Age heaping is a fascinating method. I blogged about it back in 2015, hoping that someone would take up the idea of fusing this literature from historical economics with modern intelligence research. Alas, that never happened. Lesson learned: if you have a good research idea, do it yourself or it won’t happen. Recently I wrote about African IQs without relying on modern IQ data, using modern other data to impute it with. I found that imputing it this way didn’t really provide *that* accurate results, with a mean imputed sub-Saharan African IQ of 73, SD of 7, and a range of 60 to 83! The value that Noah Carl had derived using this method just happened to be a low value because using the Worldbank dataset produces relatively low imputed means.

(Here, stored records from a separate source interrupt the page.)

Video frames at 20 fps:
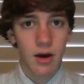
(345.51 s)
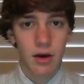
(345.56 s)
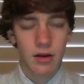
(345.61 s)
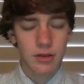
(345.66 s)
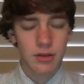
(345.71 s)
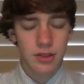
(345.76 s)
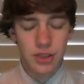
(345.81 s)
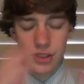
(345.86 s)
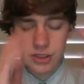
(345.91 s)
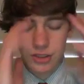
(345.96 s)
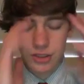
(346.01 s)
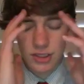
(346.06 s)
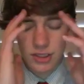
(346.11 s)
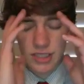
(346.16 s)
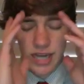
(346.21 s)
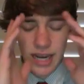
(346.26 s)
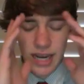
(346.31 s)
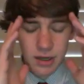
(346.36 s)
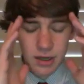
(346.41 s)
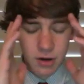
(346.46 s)
Just
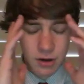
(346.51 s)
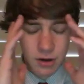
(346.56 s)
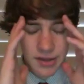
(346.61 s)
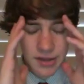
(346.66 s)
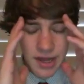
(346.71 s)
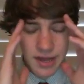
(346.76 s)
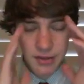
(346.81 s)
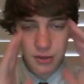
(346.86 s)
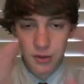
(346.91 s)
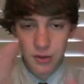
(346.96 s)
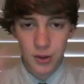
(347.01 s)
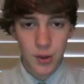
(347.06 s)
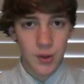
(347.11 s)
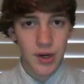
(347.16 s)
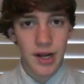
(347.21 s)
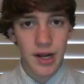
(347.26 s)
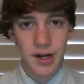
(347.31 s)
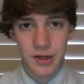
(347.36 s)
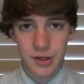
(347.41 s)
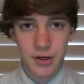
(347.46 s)
take all that and throw it
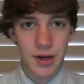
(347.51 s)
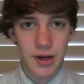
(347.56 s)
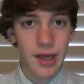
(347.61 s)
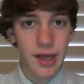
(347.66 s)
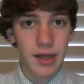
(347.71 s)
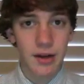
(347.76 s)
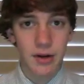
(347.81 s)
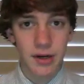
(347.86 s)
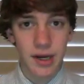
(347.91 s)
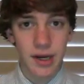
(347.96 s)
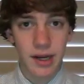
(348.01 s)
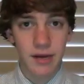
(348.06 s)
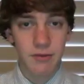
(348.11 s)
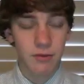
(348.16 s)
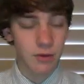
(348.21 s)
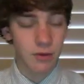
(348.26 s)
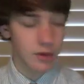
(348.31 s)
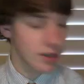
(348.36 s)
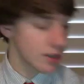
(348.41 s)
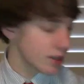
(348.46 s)
out of your head, okay?
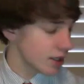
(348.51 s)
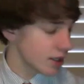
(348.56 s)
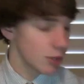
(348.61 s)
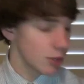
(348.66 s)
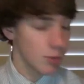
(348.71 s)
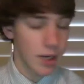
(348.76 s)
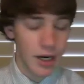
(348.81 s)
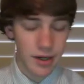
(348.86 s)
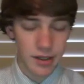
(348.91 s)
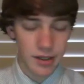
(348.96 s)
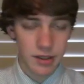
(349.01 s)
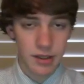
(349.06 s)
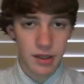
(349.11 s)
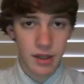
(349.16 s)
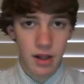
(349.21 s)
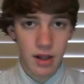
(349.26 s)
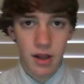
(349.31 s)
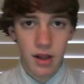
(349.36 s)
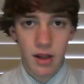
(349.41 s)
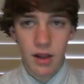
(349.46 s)
Forget about it.
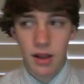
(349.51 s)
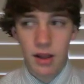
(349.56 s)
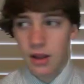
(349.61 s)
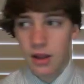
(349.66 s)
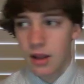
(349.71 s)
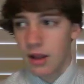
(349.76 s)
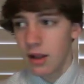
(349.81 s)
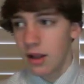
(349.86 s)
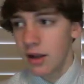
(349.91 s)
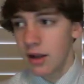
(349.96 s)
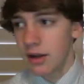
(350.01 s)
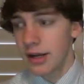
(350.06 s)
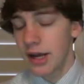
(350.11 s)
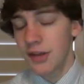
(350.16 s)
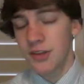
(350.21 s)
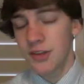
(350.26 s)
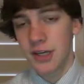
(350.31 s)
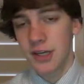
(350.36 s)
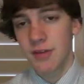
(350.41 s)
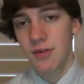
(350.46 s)
Now
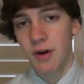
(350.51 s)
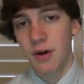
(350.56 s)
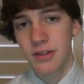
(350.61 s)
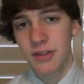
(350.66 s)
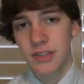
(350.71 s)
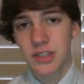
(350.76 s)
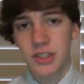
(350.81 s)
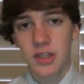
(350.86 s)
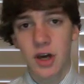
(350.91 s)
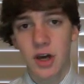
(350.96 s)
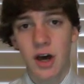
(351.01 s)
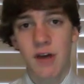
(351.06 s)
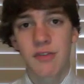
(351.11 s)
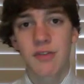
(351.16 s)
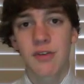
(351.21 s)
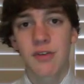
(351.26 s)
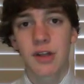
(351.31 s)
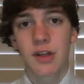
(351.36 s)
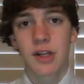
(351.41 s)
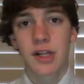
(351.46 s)
think of all the
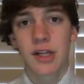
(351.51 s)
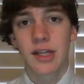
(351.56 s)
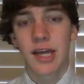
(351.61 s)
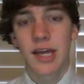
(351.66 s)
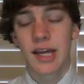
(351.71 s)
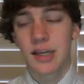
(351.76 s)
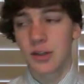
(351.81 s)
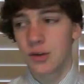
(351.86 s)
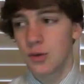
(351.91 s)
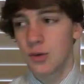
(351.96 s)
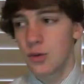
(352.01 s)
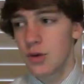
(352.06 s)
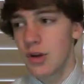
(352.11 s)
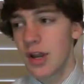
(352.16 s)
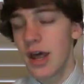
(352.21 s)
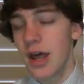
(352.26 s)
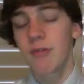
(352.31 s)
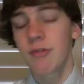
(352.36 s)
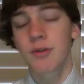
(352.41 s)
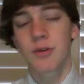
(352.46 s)
stuff that you
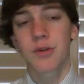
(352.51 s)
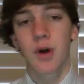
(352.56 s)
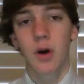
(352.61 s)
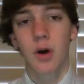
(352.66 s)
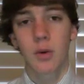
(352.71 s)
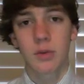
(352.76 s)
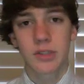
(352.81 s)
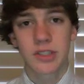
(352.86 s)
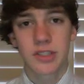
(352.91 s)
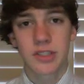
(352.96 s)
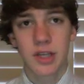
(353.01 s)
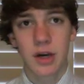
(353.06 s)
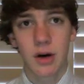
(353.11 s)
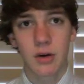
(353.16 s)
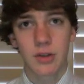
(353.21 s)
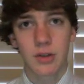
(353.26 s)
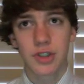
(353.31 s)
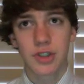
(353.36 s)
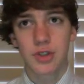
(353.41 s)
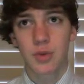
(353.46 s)
never thought would
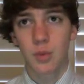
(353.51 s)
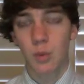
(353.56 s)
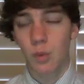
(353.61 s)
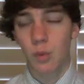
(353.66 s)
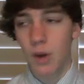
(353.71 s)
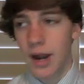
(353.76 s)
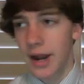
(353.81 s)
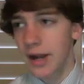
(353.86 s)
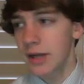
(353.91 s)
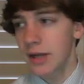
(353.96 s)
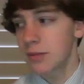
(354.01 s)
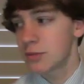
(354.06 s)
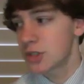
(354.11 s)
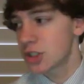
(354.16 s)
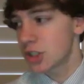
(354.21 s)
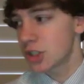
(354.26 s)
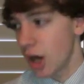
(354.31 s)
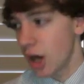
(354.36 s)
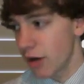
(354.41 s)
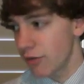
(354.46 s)
sell. Just random
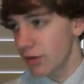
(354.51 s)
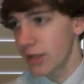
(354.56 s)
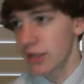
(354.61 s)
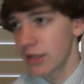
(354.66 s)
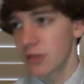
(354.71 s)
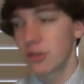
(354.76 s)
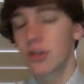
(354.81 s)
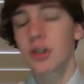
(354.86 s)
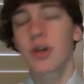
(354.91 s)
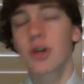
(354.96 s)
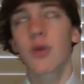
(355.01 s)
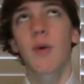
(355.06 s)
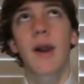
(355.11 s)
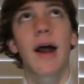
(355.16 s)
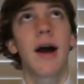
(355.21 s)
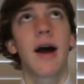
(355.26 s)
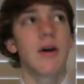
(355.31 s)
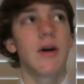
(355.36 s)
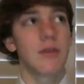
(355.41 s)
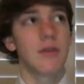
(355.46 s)
stuff. Like look
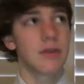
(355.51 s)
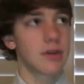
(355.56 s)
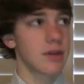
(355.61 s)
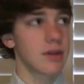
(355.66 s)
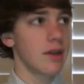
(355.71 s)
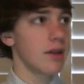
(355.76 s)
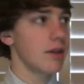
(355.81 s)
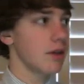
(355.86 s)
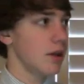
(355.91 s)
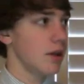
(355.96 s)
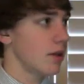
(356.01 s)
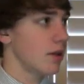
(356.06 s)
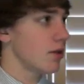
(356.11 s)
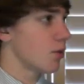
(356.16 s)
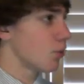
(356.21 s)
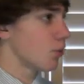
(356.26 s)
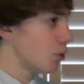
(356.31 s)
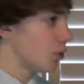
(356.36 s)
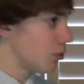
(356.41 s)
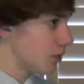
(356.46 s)
around in the
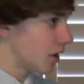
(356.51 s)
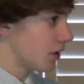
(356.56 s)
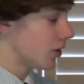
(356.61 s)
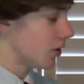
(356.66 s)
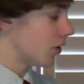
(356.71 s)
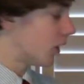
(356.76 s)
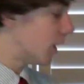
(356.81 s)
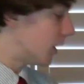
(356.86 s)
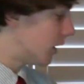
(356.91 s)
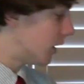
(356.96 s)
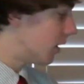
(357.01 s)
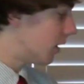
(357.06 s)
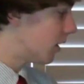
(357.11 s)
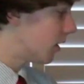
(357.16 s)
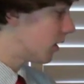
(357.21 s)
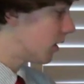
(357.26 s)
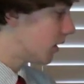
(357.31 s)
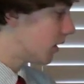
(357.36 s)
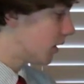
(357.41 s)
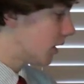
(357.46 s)
room that you're in
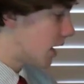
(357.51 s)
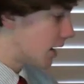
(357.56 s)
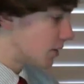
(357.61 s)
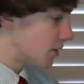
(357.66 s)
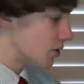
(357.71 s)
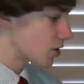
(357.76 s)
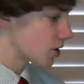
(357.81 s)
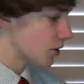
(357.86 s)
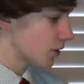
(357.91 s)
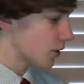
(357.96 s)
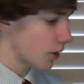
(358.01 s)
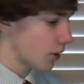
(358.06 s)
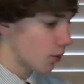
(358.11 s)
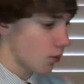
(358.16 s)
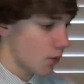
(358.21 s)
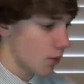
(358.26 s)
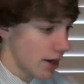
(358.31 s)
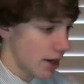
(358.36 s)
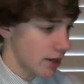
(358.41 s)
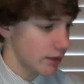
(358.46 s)
and just look at
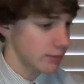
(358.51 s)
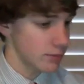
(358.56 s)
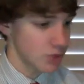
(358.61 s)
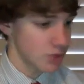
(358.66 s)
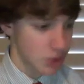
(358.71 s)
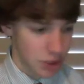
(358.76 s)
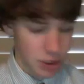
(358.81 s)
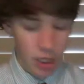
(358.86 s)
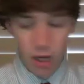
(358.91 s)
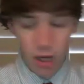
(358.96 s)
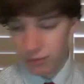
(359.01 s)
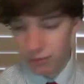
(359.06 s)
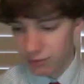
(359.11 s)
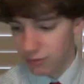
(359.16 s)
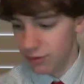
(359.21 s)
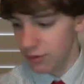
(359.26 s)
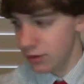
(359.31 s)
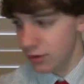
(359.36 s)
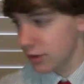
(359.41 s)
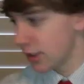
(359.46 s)
random
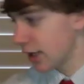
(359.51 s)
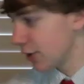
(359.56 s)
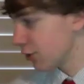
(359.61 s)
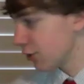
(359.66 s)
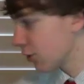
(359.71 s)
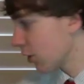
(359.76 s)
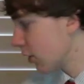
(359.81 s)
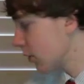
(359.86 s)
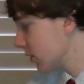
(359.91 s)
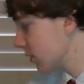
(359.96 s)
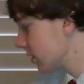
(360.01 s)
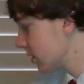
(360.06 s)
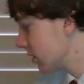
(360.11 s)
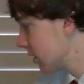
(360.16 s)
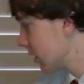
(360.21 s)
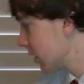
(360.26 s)
stuff that you thought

And now comes Peter Frost, commenting on these posts: Comparing an incomparable? I don’t agree at all with his general thrust of argument, but his passage was inspiring:

Noah Carl (2022) has reopened the debate by inferring mean IQ from harmonized test scores and GDP per capita. Sub-Saharan Africa looks somewhat better on the first measure and somewhat worse on the second. Both measures correlate roughly with mean IQ, but the correlation isn’t strong enough to tell us whether the mean is 62, 75, or 82. Moreover, the first measure suffers from the same problem that plagues IQ tests: Africa is just starting to experience the secular increase in mean IQ that the West experienced during the 20th century, i.e., the Flynn effect. By how much should we increase the estimate of mean African IQ to adjust for Africa being at an earlier stage of the Flynn effect?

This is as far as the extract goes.